The Science Behind Elon Musk’s Neuralink Brain Chip

Elon Musk’s brain chip company recently claimed it violated animal welfare laws when testing on monkeys a few years ago. What will the step mean when it happens? Academics like me have conducted clinical trials in people with brain transplants.

Dr. Paul Noujukian is a teacher of bioengineering and neurosurgery. He coordinates the Mind Connecting Research facility at Stanford. For nearly 20 years now, academic research into brain implants has up to this point been done more or less exclusively with wires. The difference of the N1 with Neuralink is this. It’s completely implantable, it’s battery operated, it’s wireless.

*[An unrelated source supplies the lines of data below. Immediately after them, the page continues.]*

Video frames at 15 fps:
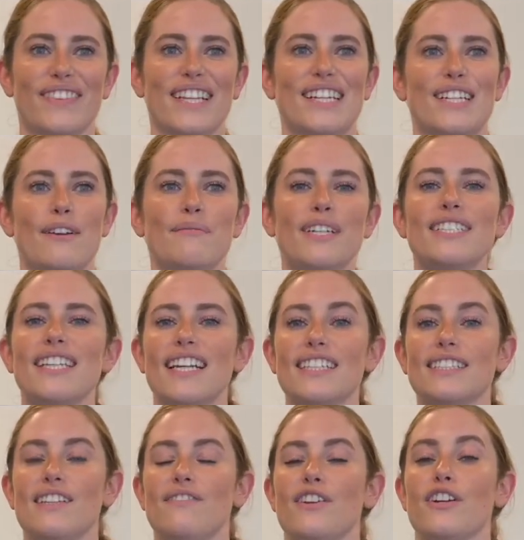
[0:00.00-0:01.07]
Number six
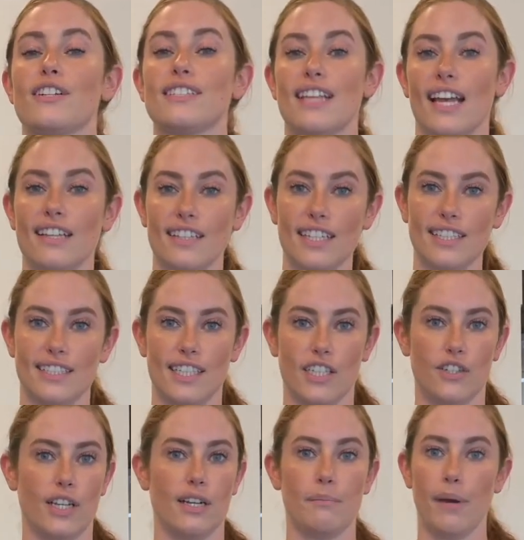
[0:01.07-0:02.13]
is if you're a cyclist and
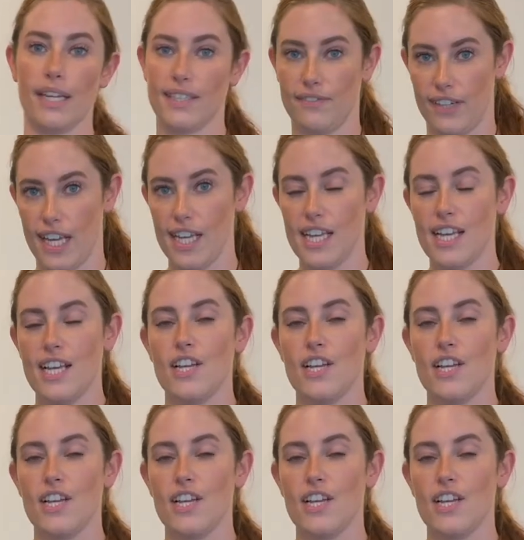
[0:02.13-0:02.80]
you need a bike fit.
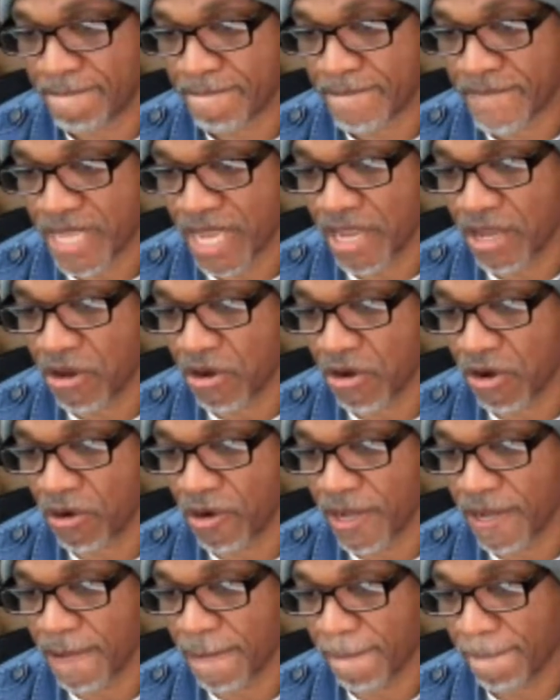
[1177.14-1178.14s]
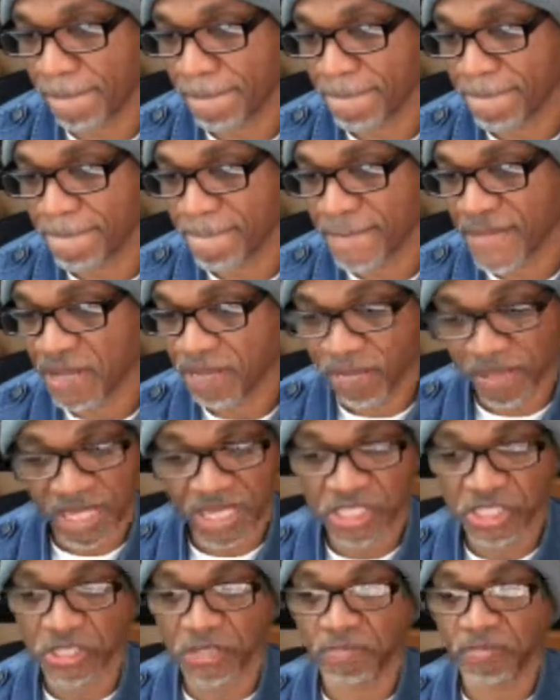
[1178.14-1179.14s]
Hey, Cora.
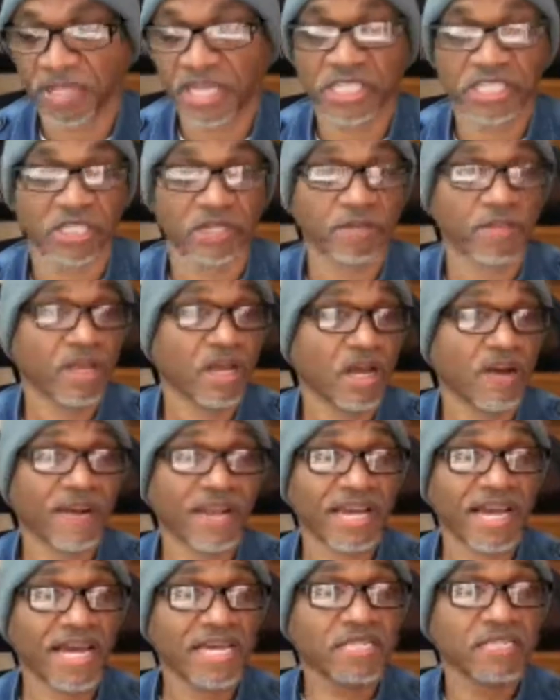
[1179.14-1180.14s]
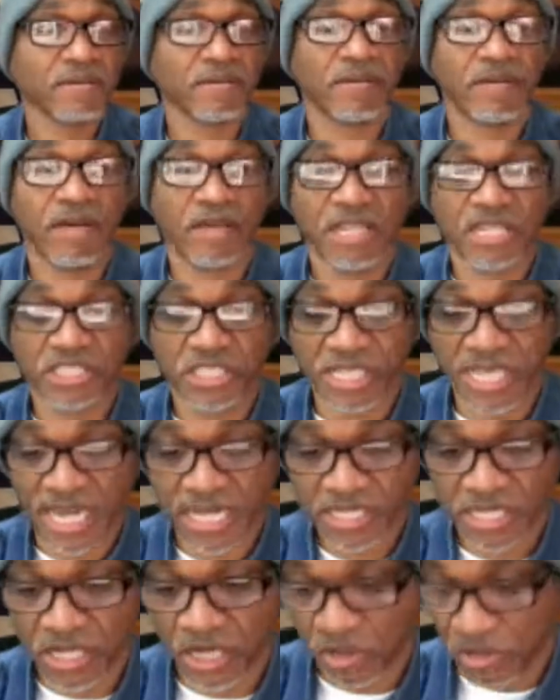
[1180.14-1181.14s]
Pleasure. All right, guys. I'll let you
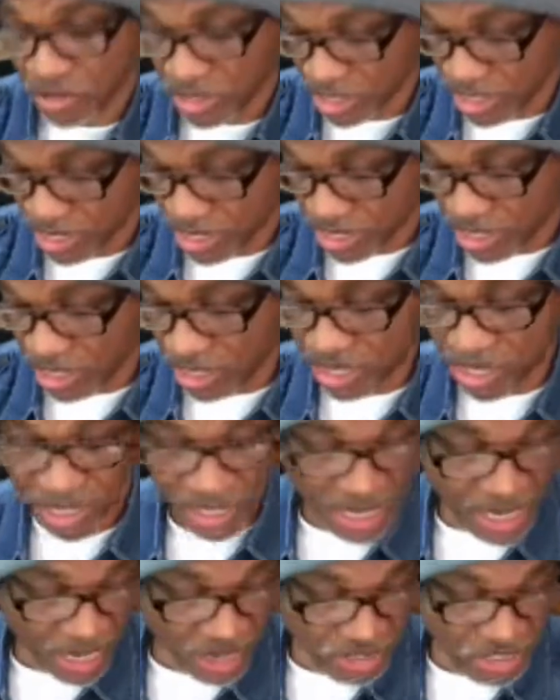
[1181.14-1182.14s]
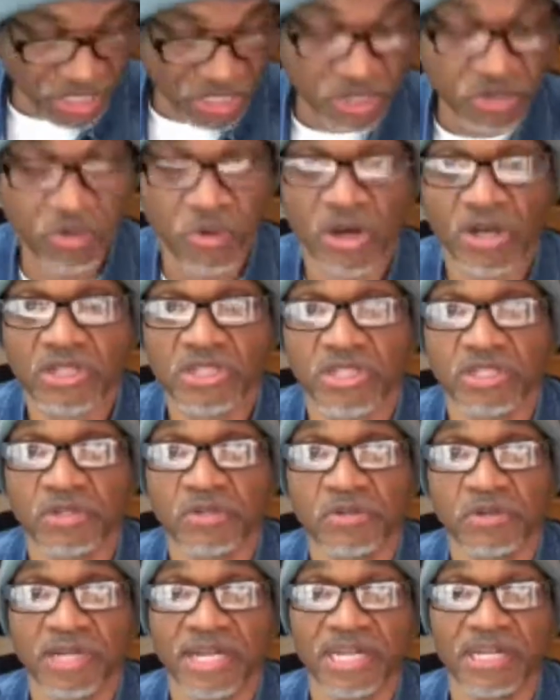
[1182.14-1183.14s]
guys go. And I'll see you all
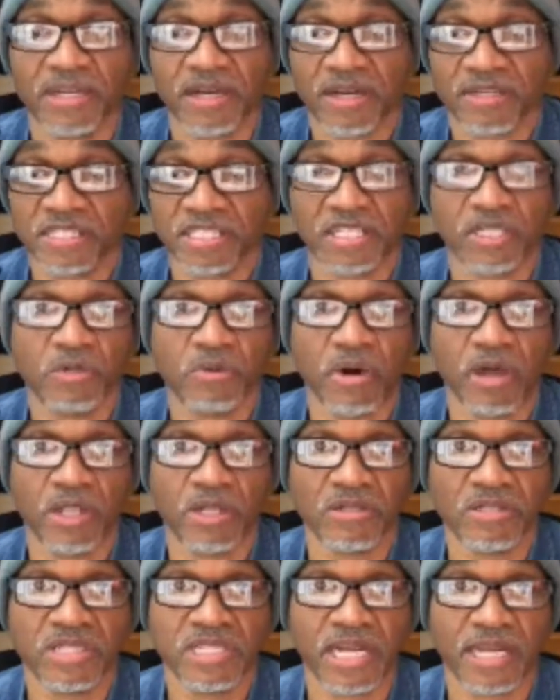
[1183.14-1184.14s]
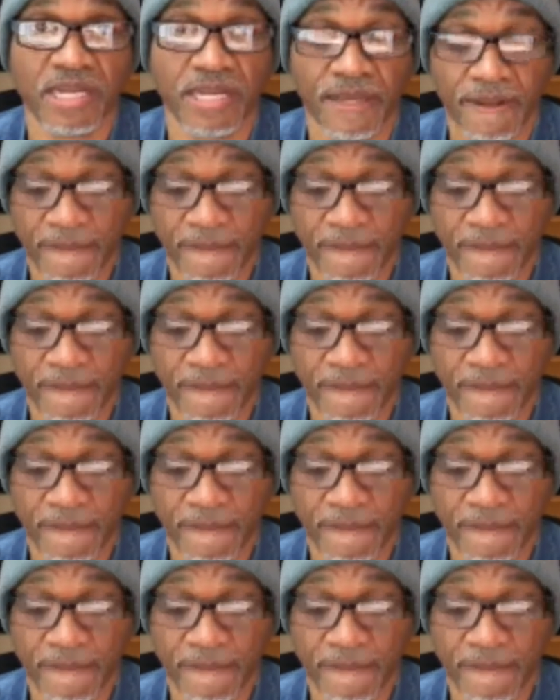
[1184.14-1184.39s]
soon, and I'll see you all on Sunday.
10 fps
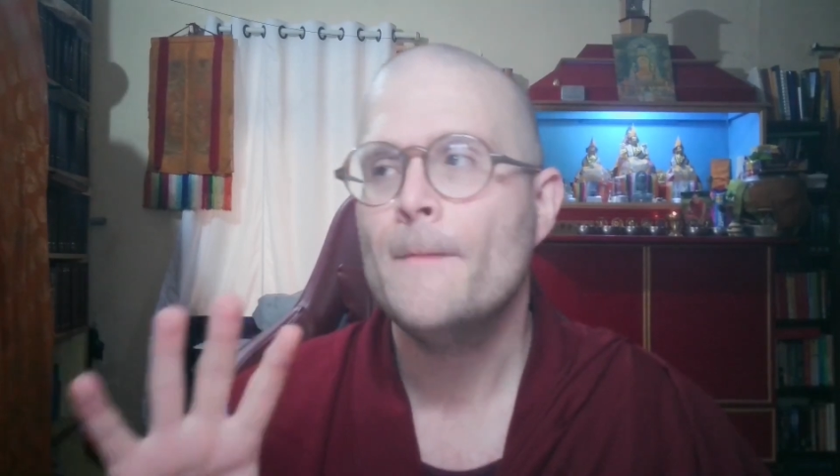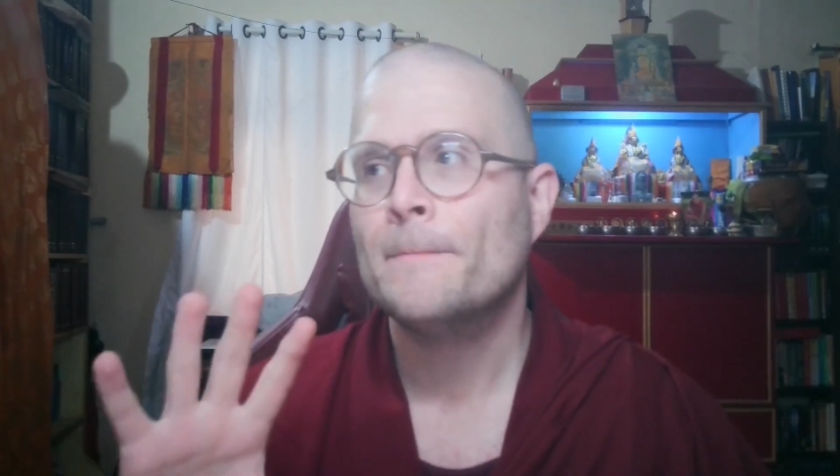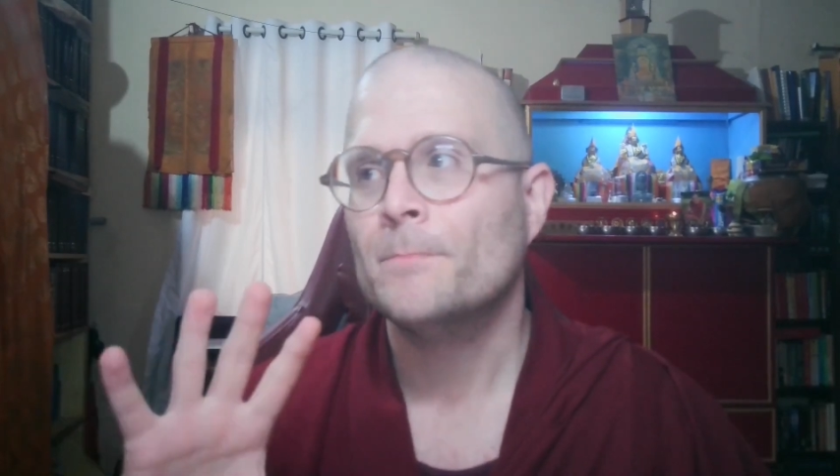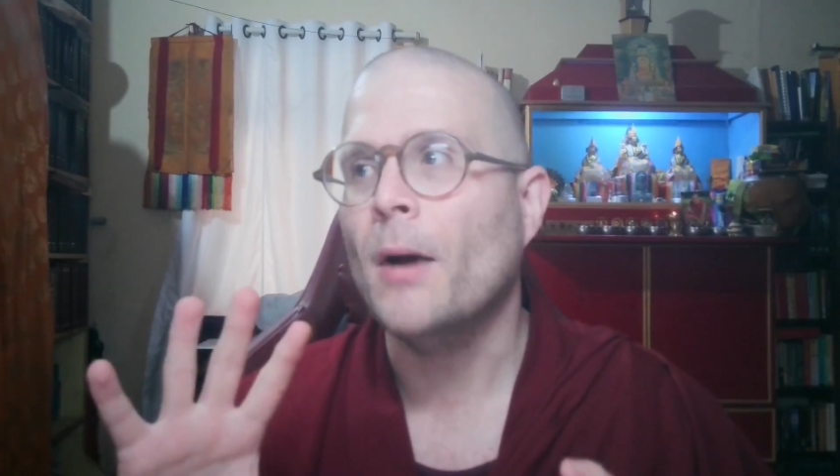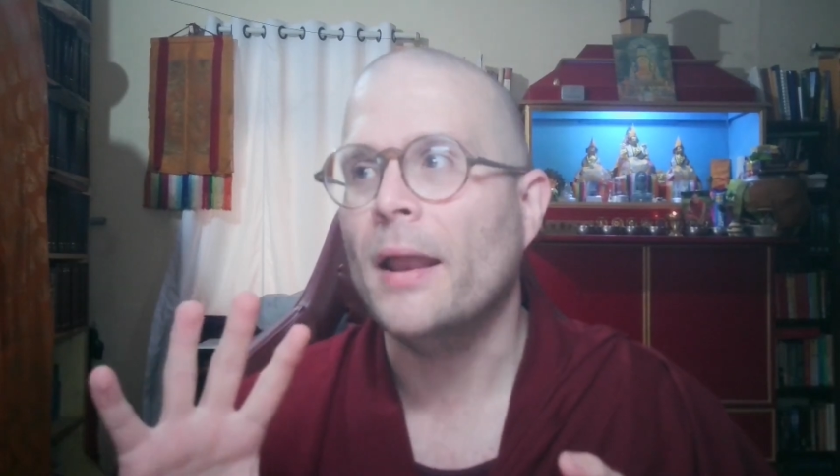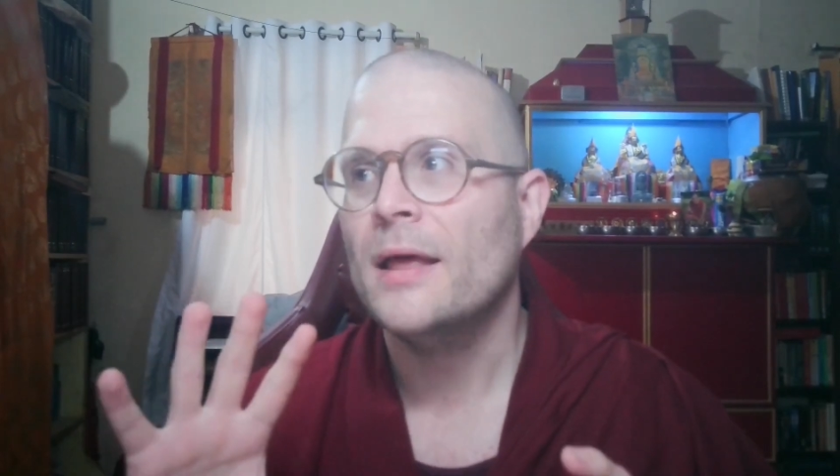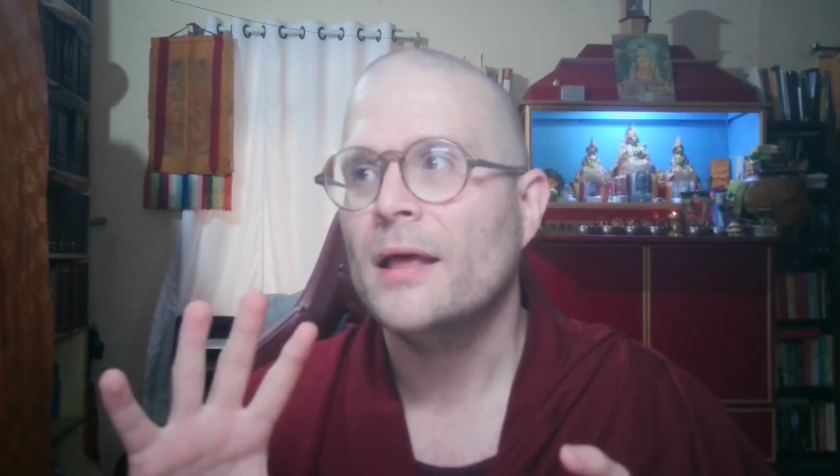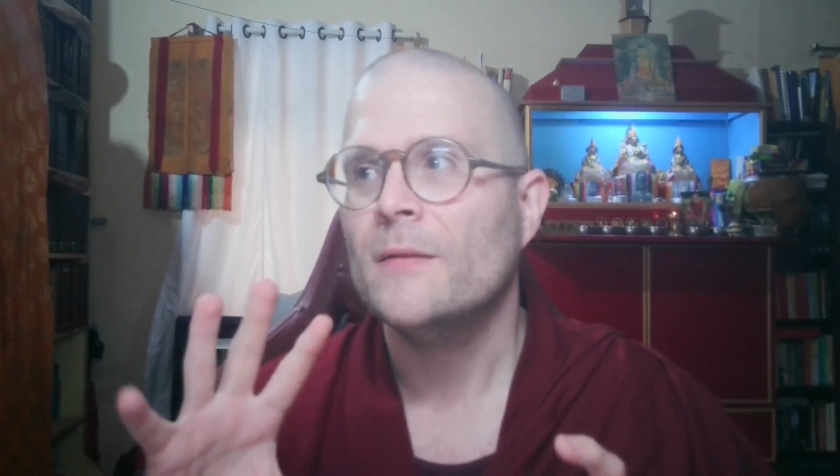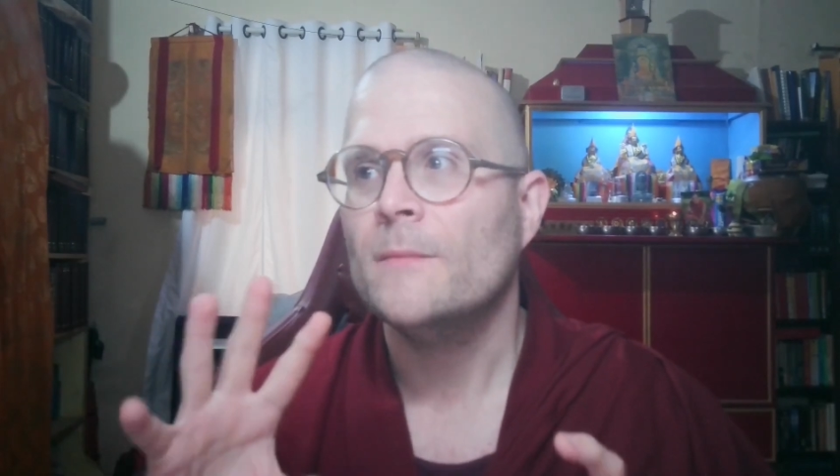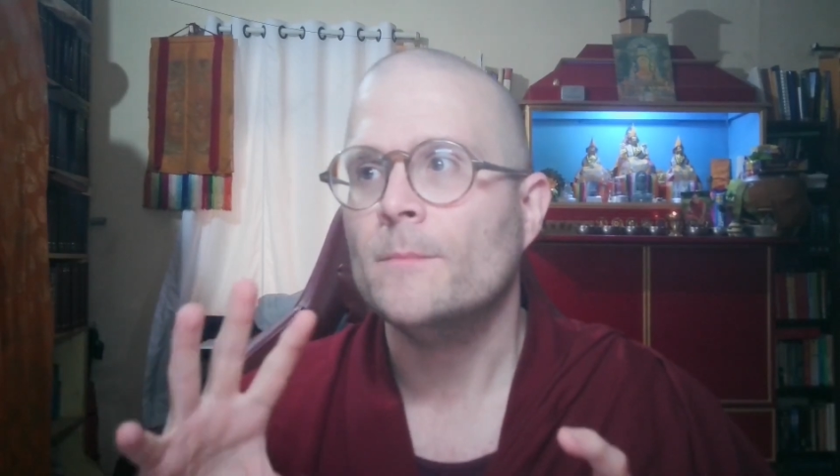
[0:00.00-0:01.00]
but
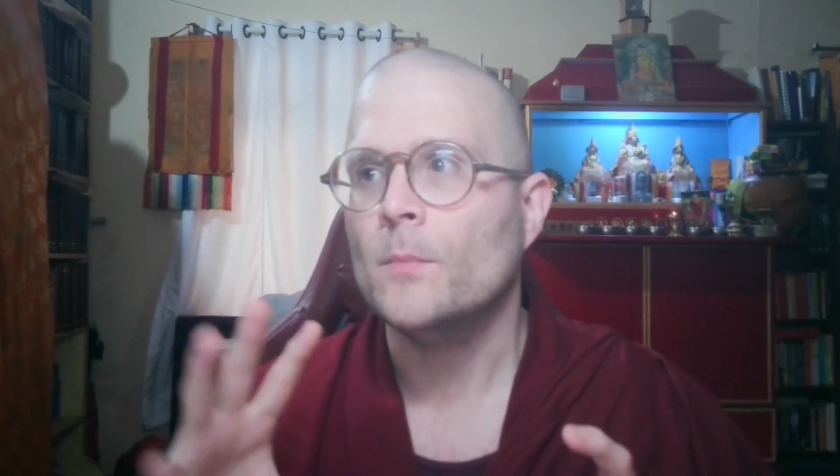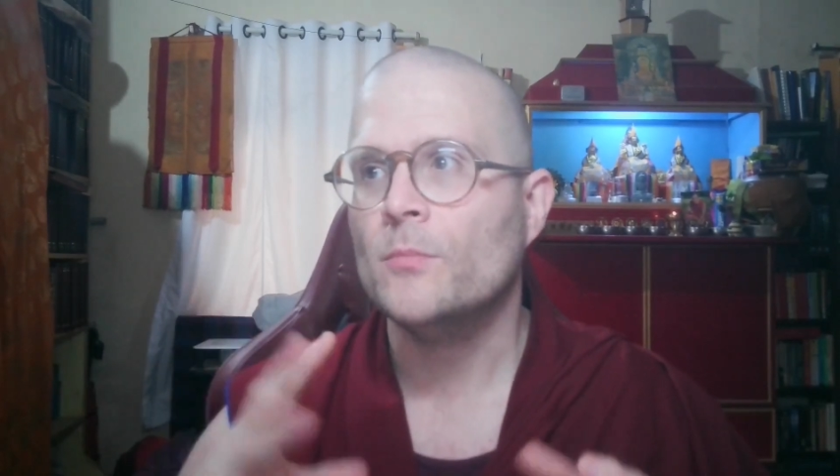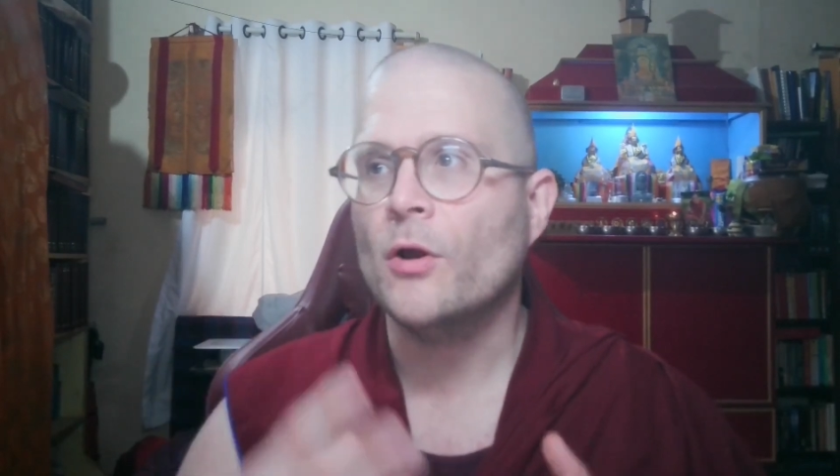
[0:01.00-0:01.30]
their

This is all being done via the Bluetooth protocol. Let’s dive into the science behind Neuralink to understand how human brain chips actually work. The science behind how these implants work is no different from the way they work. So we try to measure energy from AA batteries. It’s the same principle that we’re doing with these brain implants it’s called neuro-electrophysiological recording.

When you move your hand to the right, certain sets of neurons fire in a certain pattern. By listening to that motion and that pattern, you can predict very quickly which direction the hand is going to move. These are the neurons that direct your are attached to the muscles unless the path from the brain to the spinal cord to the muscles is damaged, as in patients with paralysis.

that pathway is damaged then neuro signals from their brain their signals are not going down to move the muscles but in many cases the signals are still present in the brain they are just not coming out so if you go in And put something in there that listens to those neurons so you know what’s happening in the muscles and that’s the goal of brain implants.

See timeline of brain interface breakthroughs over the years How the brain works has long been a topic of scholarly interest. Therefore, these new developments at Neuralink should be viewed as a culmination of breakthroughs by brain machine interface researchers, especially over the past few decades. It is important to look into the first demonstration of real-time cursor control in monkeys in 2002, for example.

2008 A monkey controlling a robotic arm in three dimensions fed itself 2012 The first brain-controlled robotic arm by a human 2017 A human mentally controlled a cursor to type words and sentences Dr Naujukian 2018 were also part of studies where a human subject mentally controlled a tablet to perform tasks such as browsing the web, sending email, and playing games or music.

This is all done with a few hundred electrodes. But in 2019, a private company, Neuralink, changed the game when it fitted a pig named Gertrude with a wireless implant that monitored the neurons’ wiring around a thousand neurons. There are different types and to solve an electronic problem you need an electronic thing.

It was a very interesting moment because it signaled to the community that they’re serious. They’re investing. They’re building hardware from scratch and they’re putting it into larger animals. For pigs, electrodes were implanted into the somatosensory cortex, which This allowed them to measure sensory activity such as taking a step. You would hear this little pop or click from the audio channel every time that particular neuron was listening to them.

In April of 2021 Neuralink released the so-called Mind Pong video The pager was named This is a rhesus macaque This type of monkey that is used a lot in this field Two N1 devices fitted with Neuralink devices The cursor on the screen Brains control. This is extremely important because here Neuralink is showing off their new hardware. Their new device works in a monkey’s hands.

That’s the level that’s needed to convince the scientific community, to convince the FDA that you’re ready to go into human clinical trials. That’s the evidence the FDA is looking for. N1 device recording in pager. The power was eye-opening due to the sheer number of individual electrodes implanted. There was certainly a lot of clever engineering that went into producing a device that wirelessly broadcasts 2,048 electrode-worth of spiking information, digital ones and minus spikes, over the radio.